Copy the listing below in full and skip every picture.

§ **DATA UNDER STUDY**
╭──

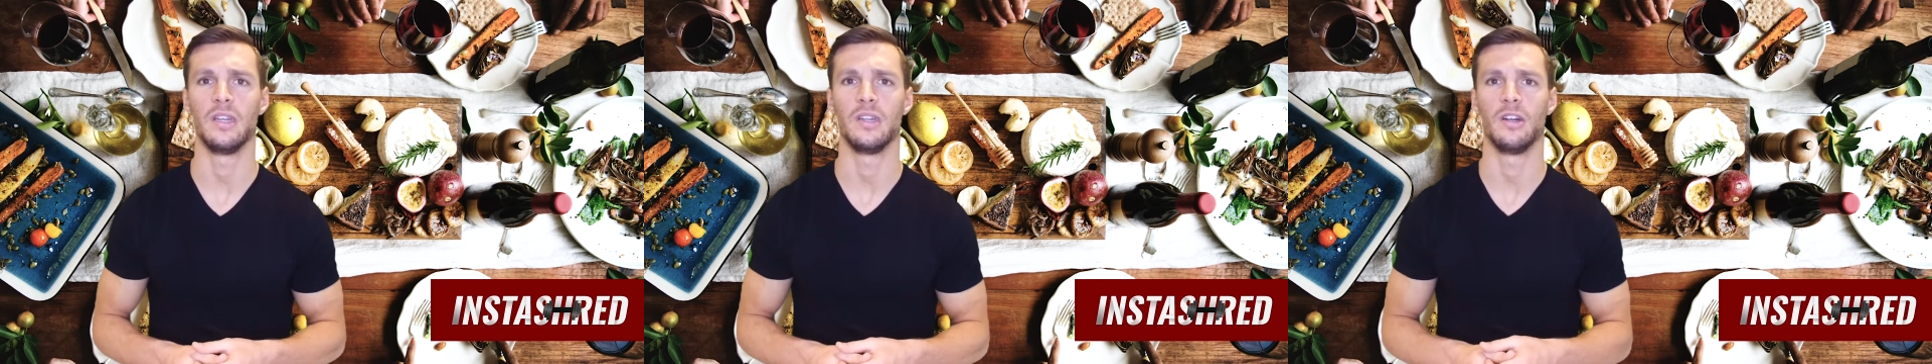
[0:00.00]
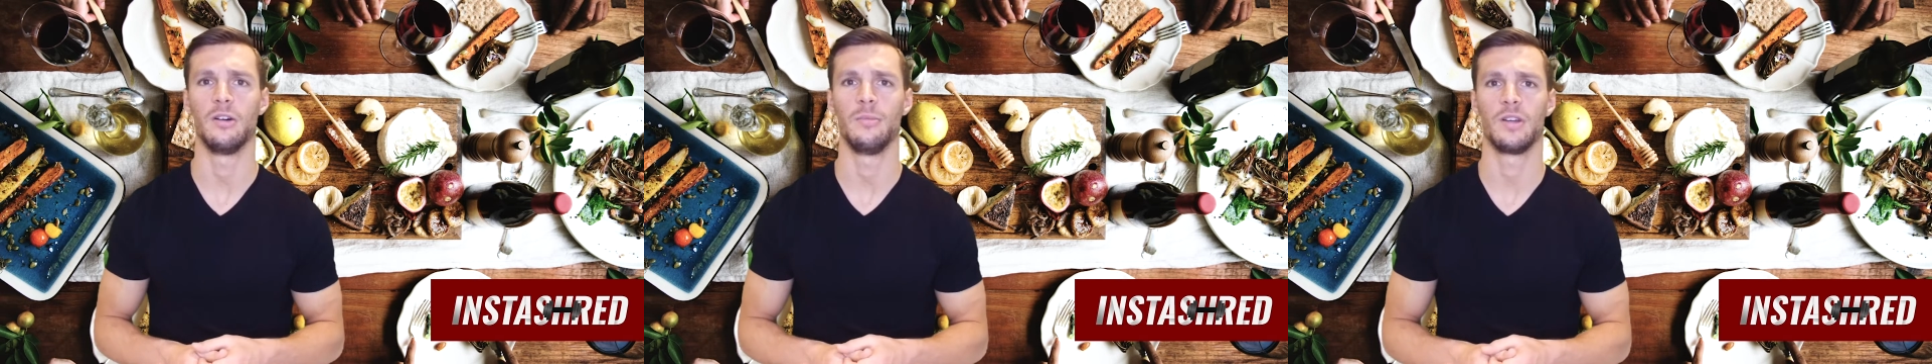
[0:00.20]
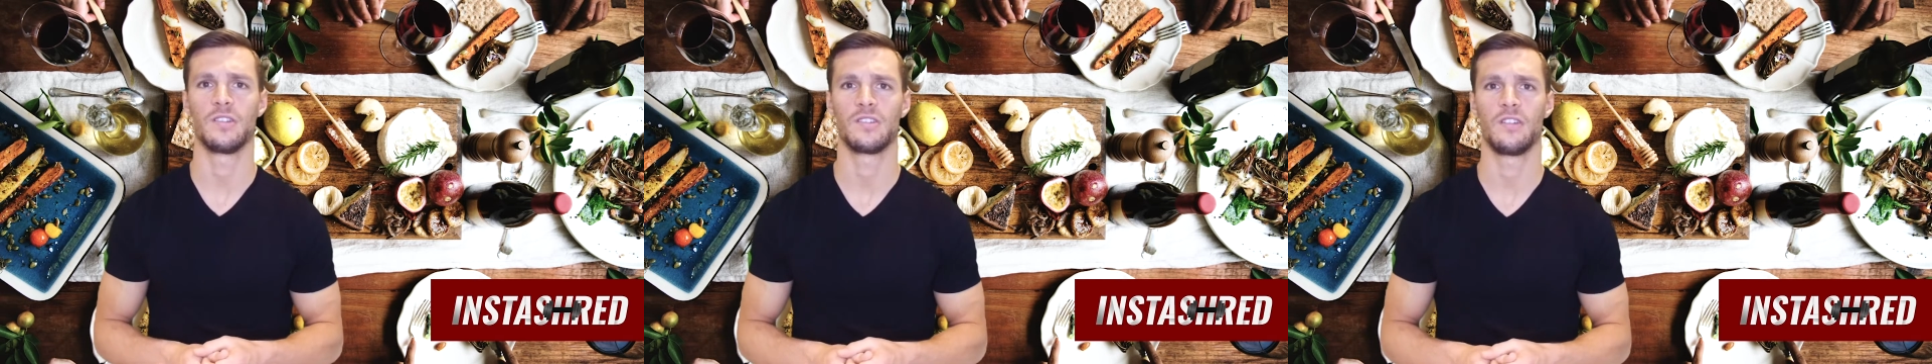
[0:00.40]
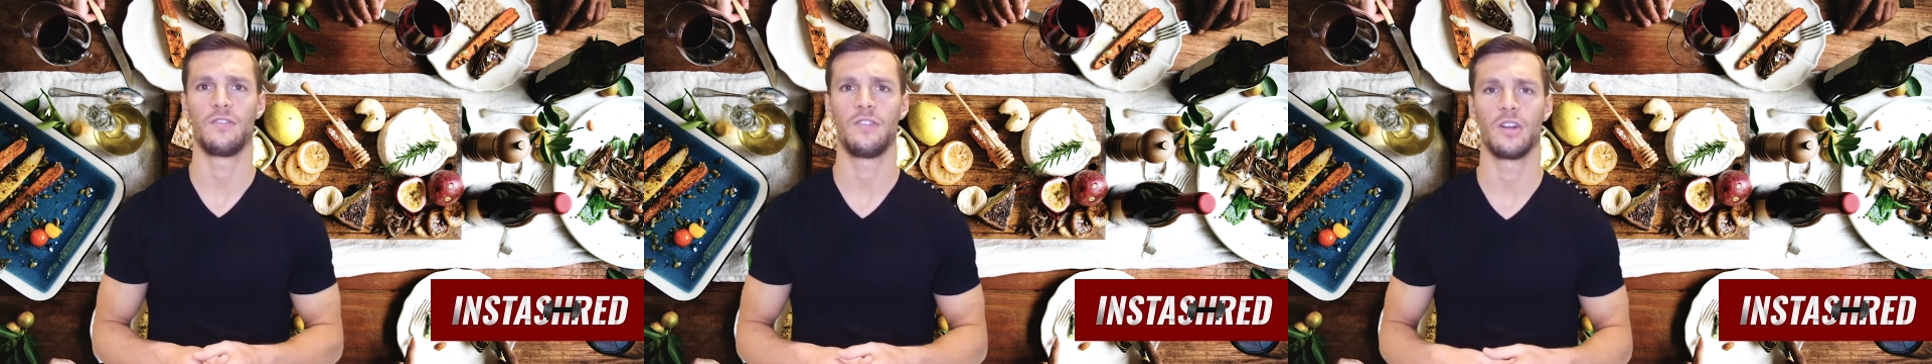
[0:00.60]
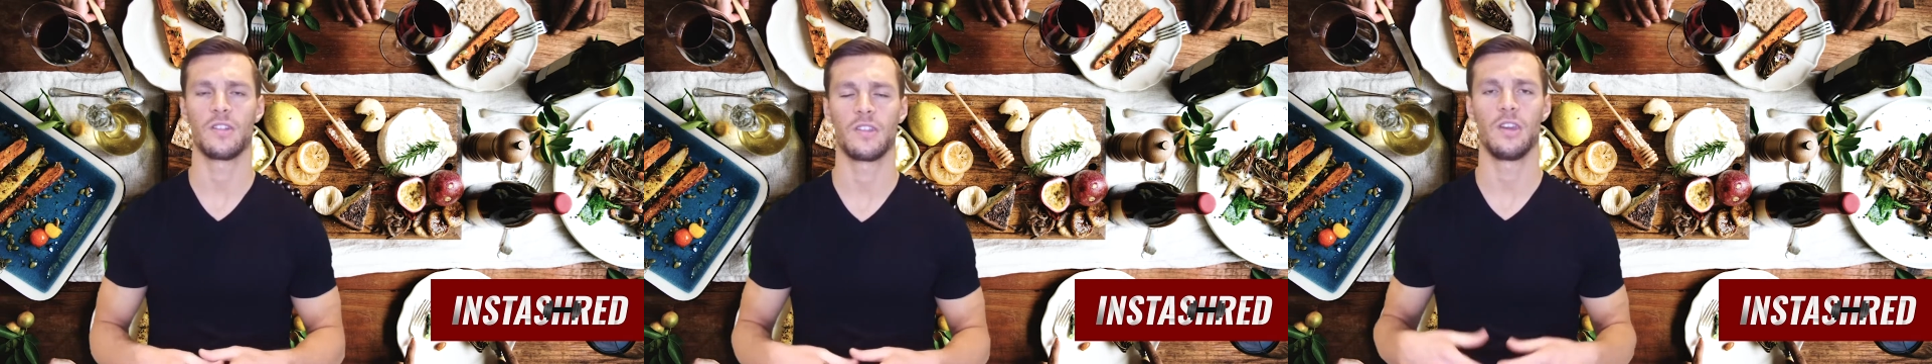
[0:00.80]
you know, because they
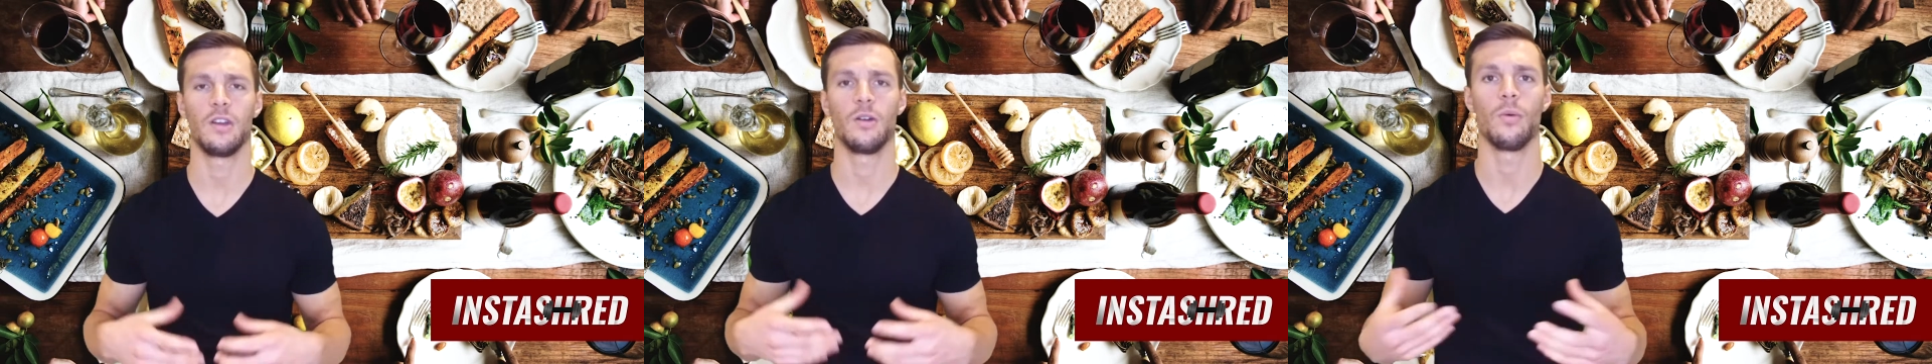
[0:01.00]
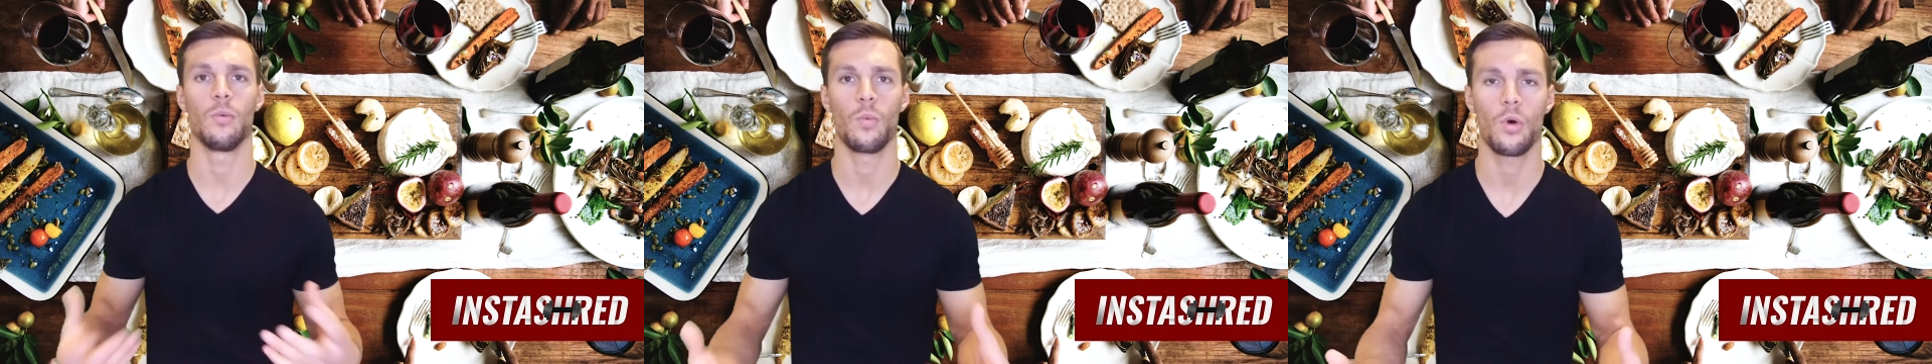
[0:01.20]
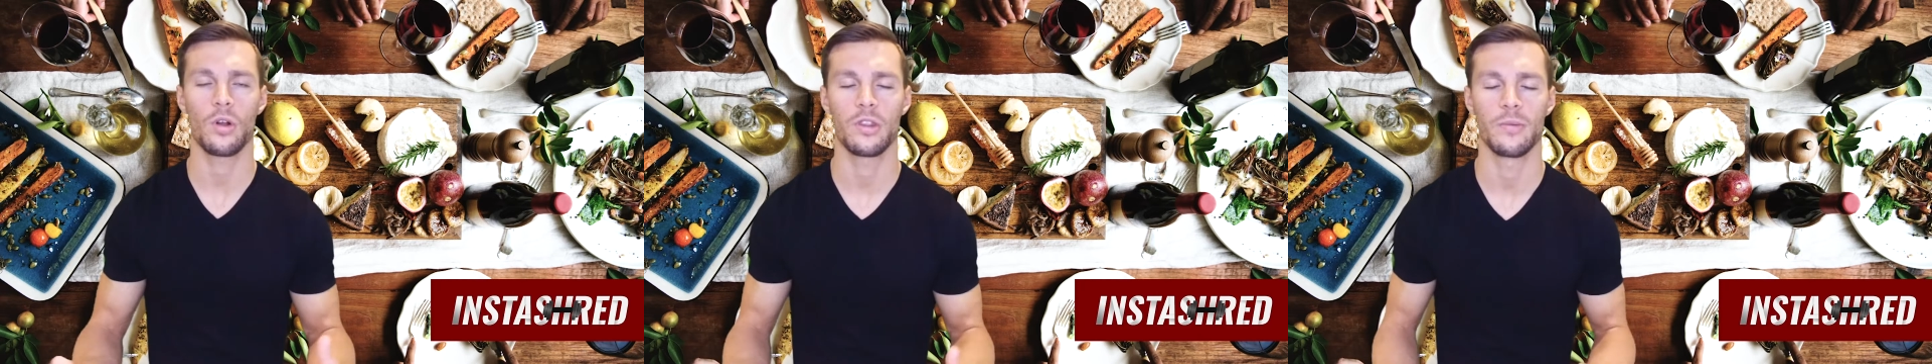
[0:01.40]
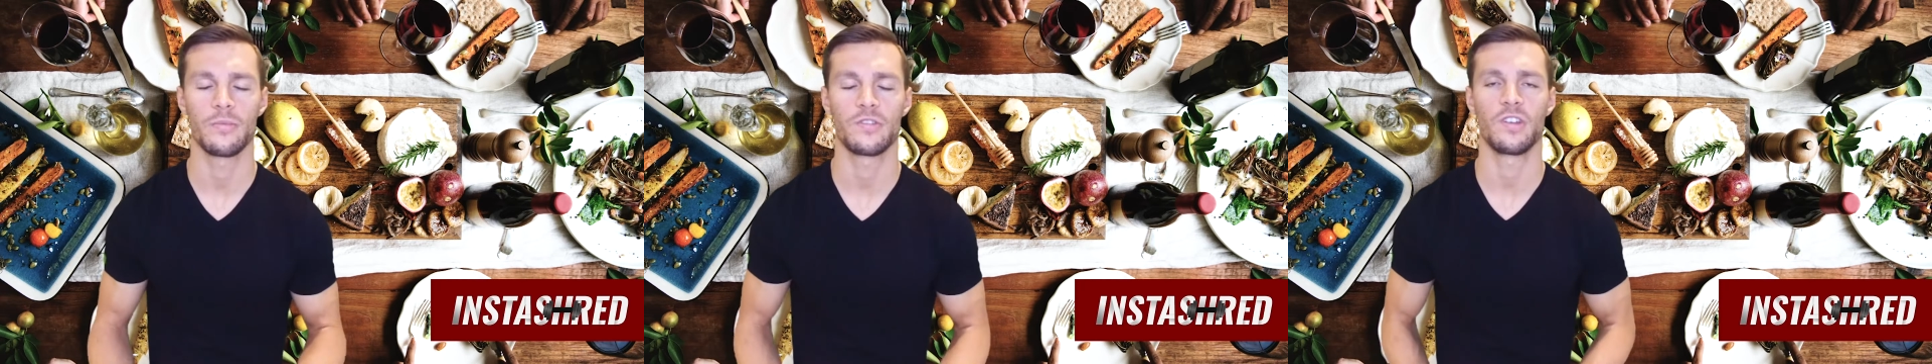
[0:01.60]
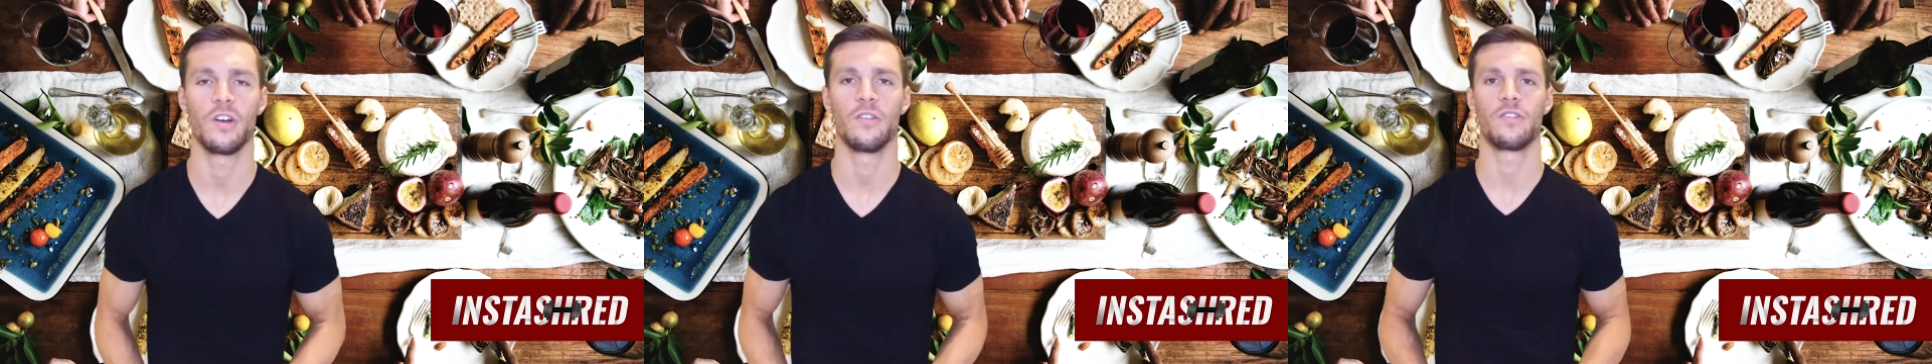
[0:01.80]
feel like they need to reward
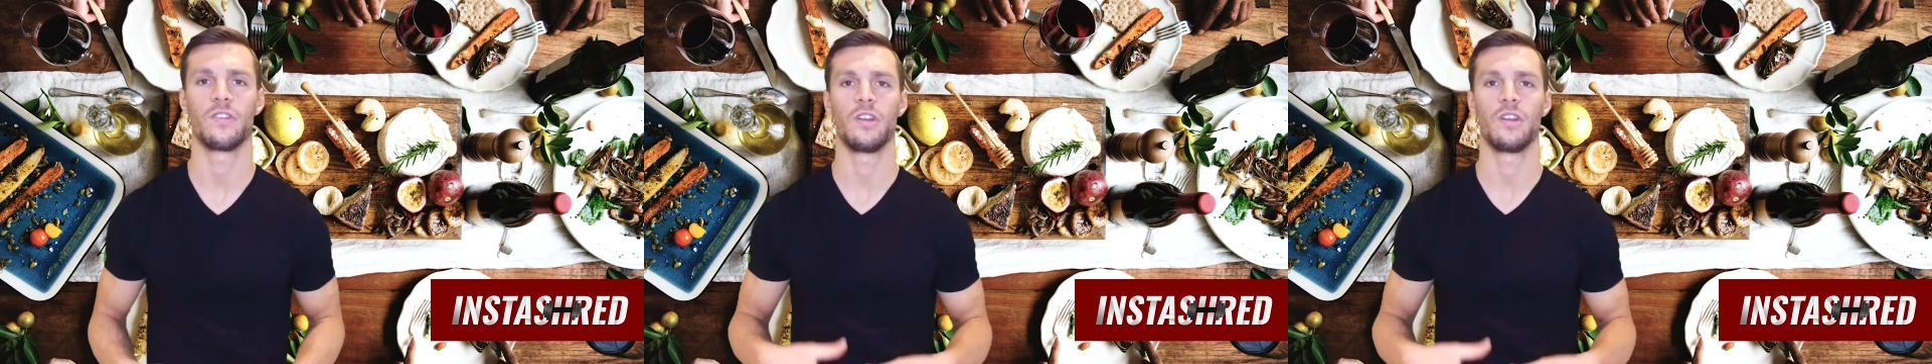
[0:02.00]
themselves,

╰──

§ **ANSWER SECTION**
[0:00.00]
[0:00.20]
[0:00.40]
[0:00.60]
[0:00.80]
you know, because they
[0:01.00]
[0:01.20]
[0:01.40]
[0:01.60]
[0:01.80]
feel like they need to reward
[0:02.00]
themselves,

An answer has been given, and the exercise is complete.